Problem details:
Without the images, print all the entries below exactly as given.

Dataset extract:
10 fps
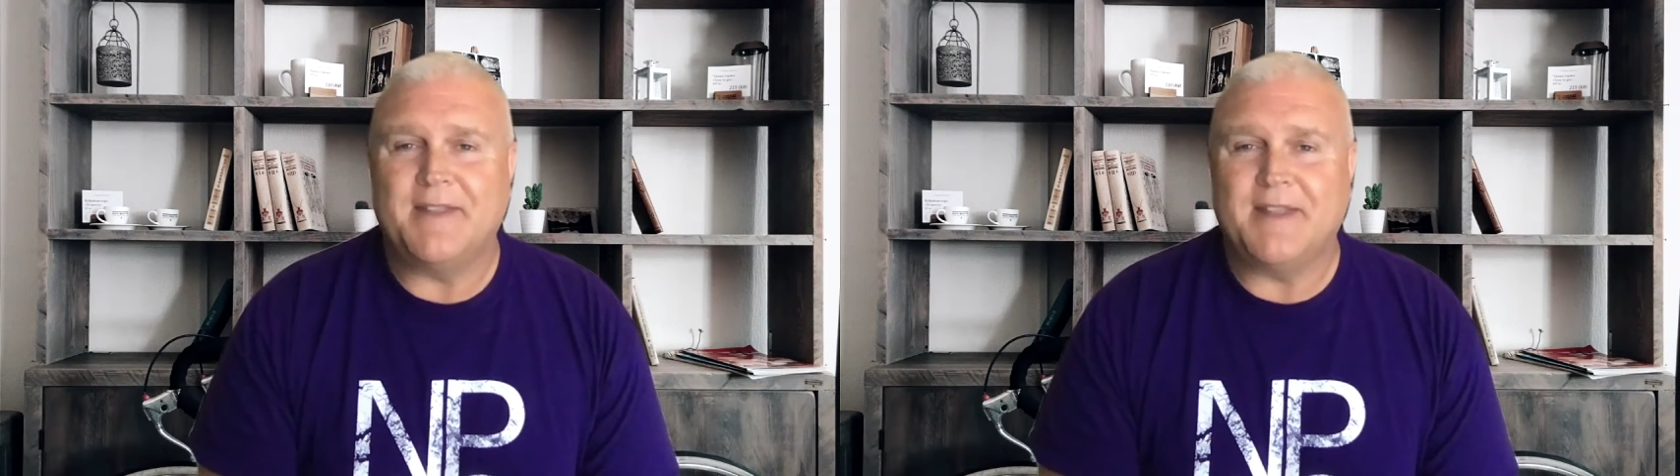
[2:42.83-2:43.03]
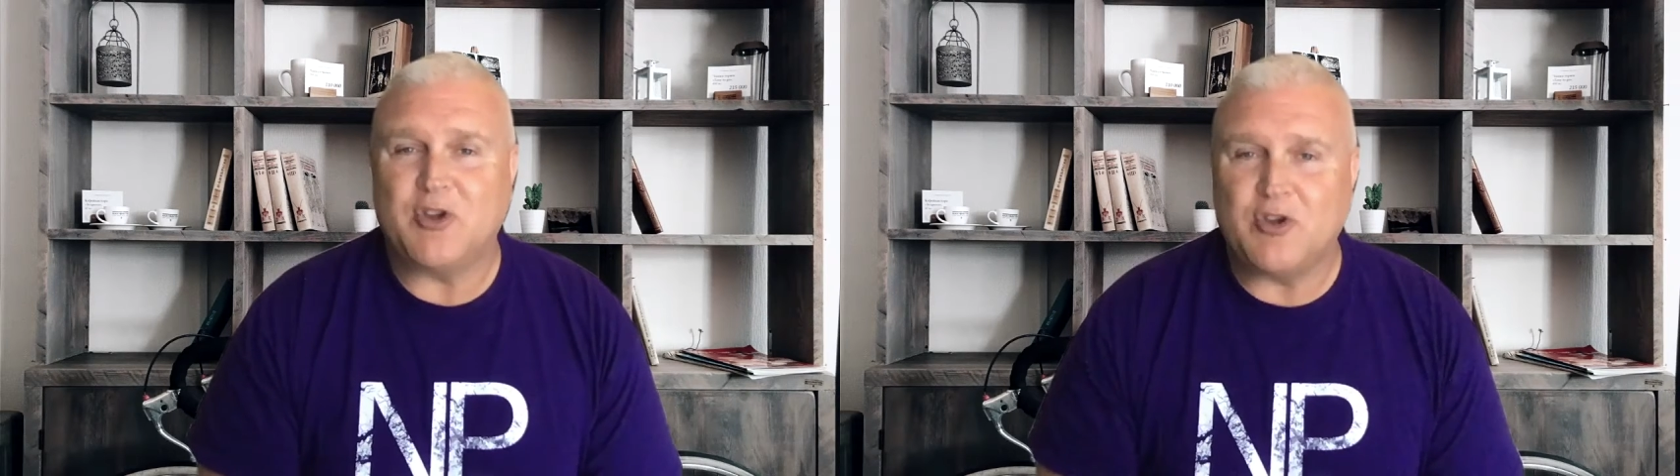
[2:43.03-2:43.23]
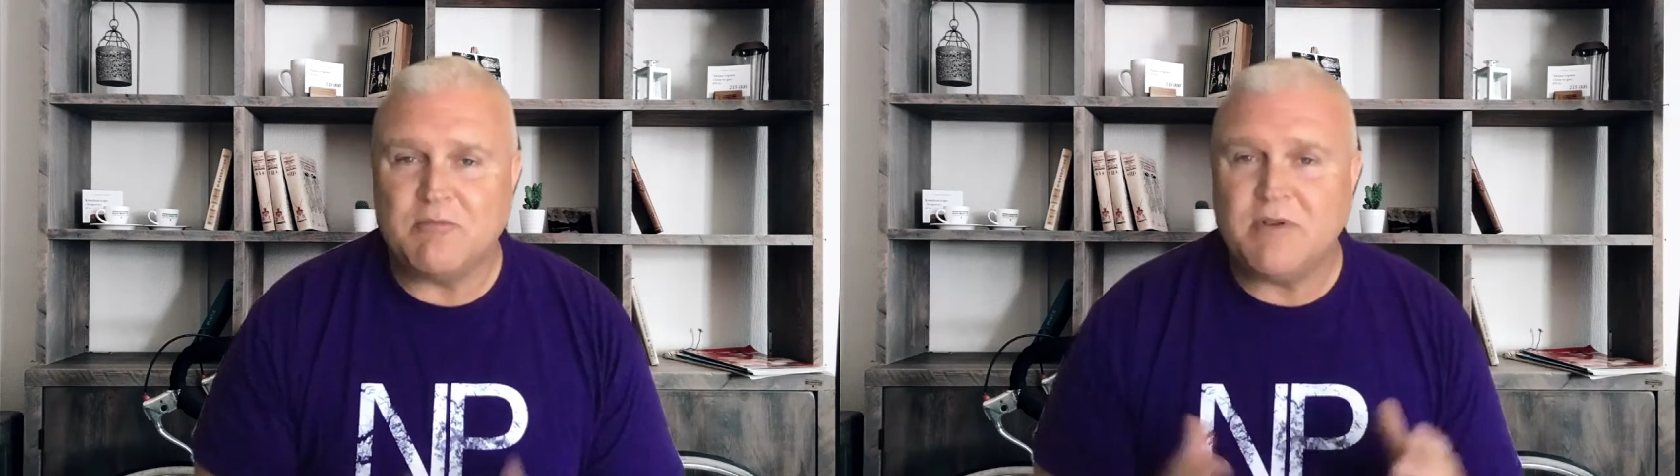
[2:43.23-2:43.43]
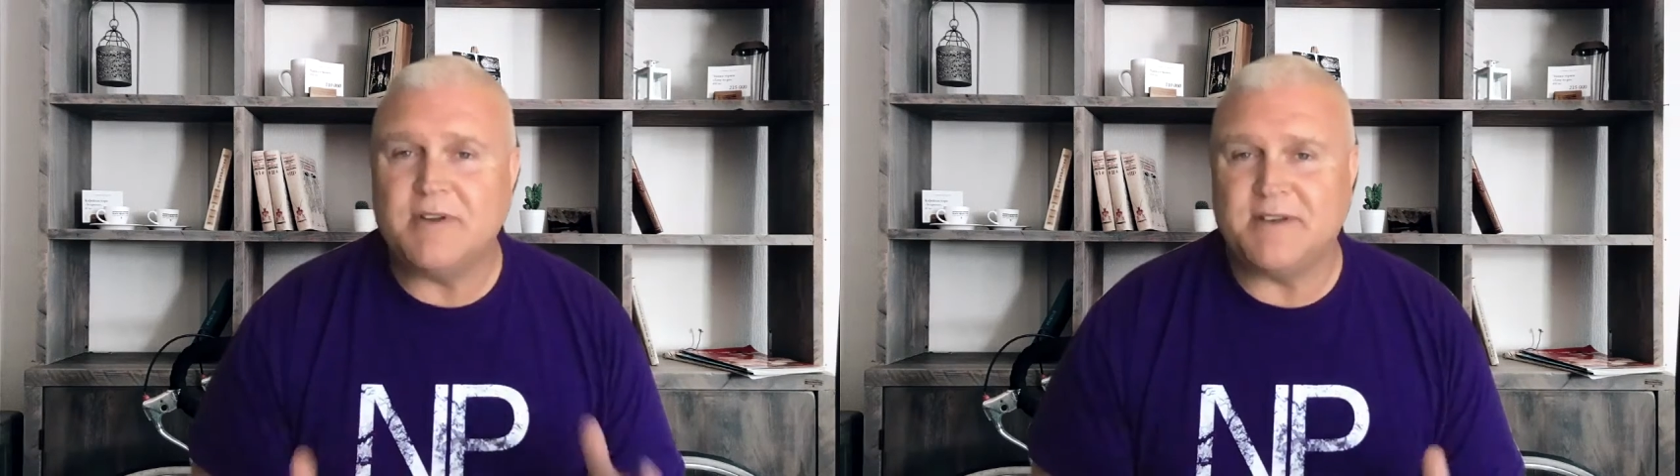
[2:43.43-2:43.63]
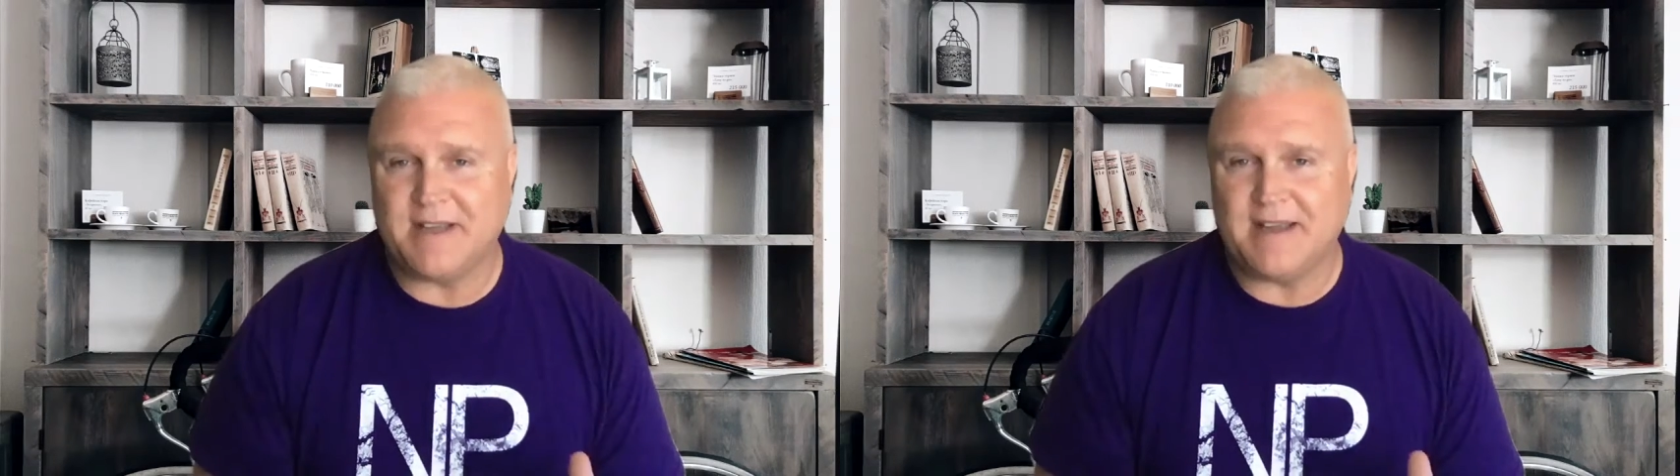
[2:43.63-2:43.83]
the
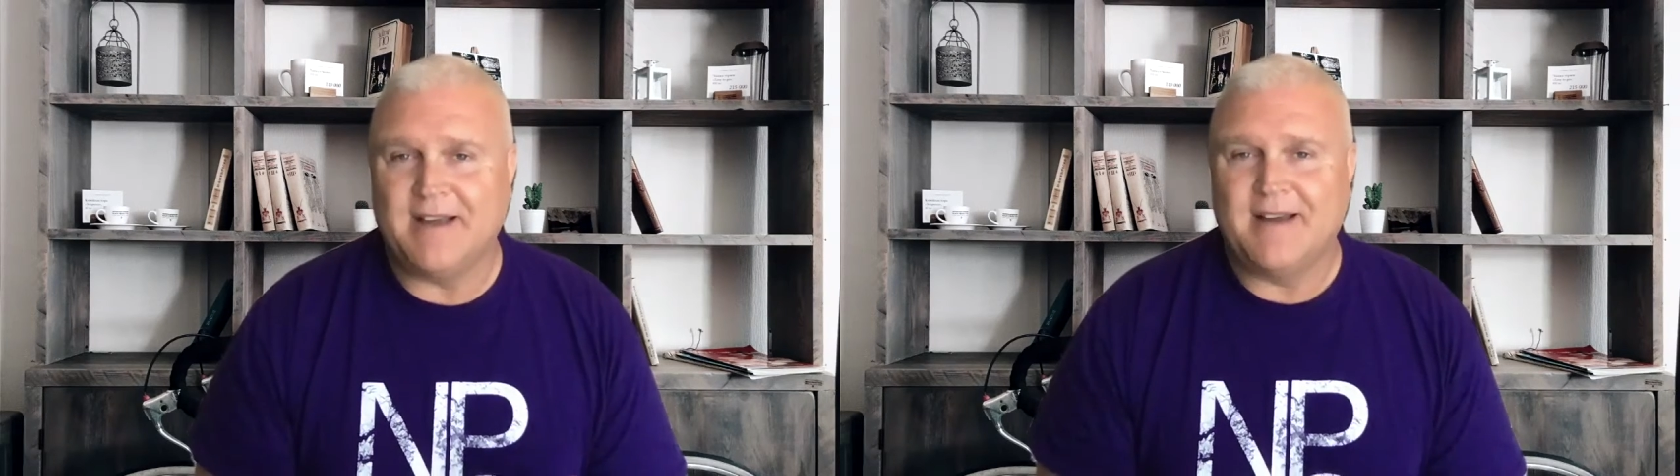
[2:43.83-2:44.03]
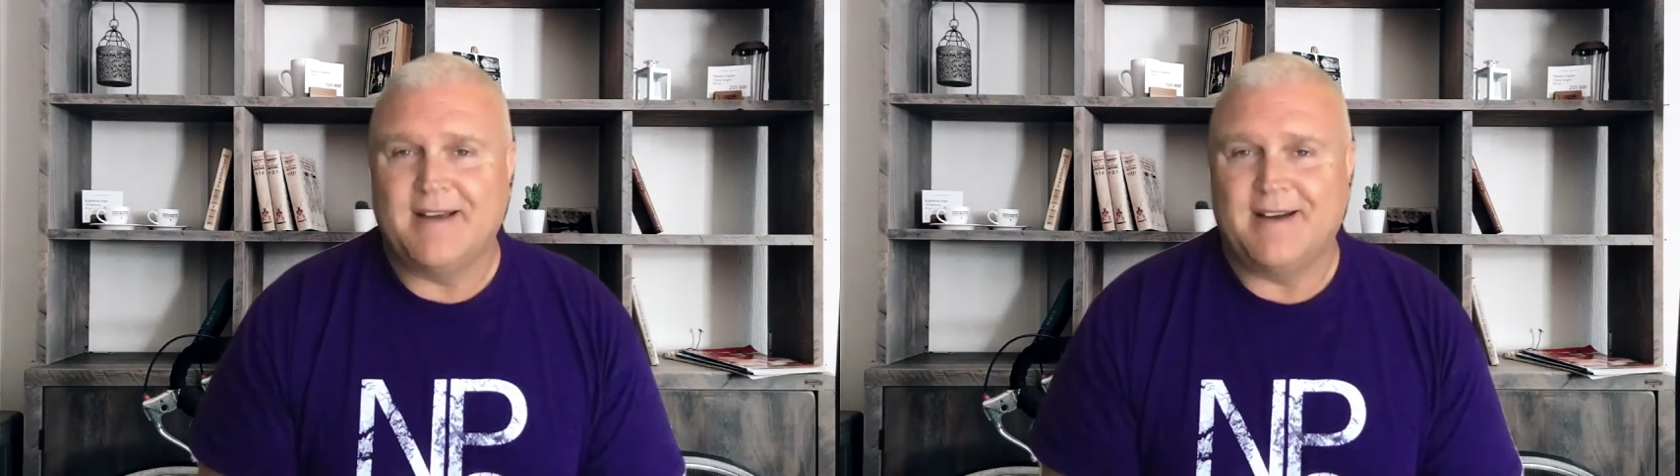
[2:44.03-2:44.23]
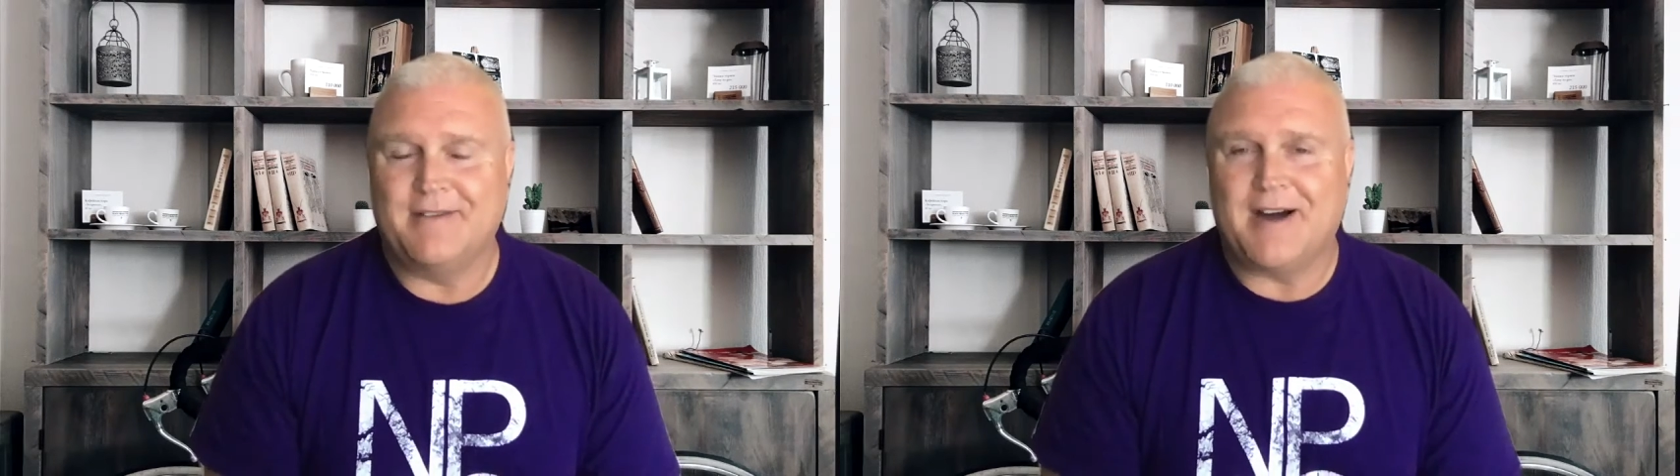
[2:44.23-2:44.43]
community of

Answer section:
10 fps
[2:42.83-2:43.03]
[2:43.03-2:43.23]
[2:43.23-2:43.43]
[2:43.43-2:43.63]
[2:43.63-2:43.83]
the
[2:43.83-2:44.03]
[2:44.03-2:44.23]
[2:44.23-2:44.43]
community of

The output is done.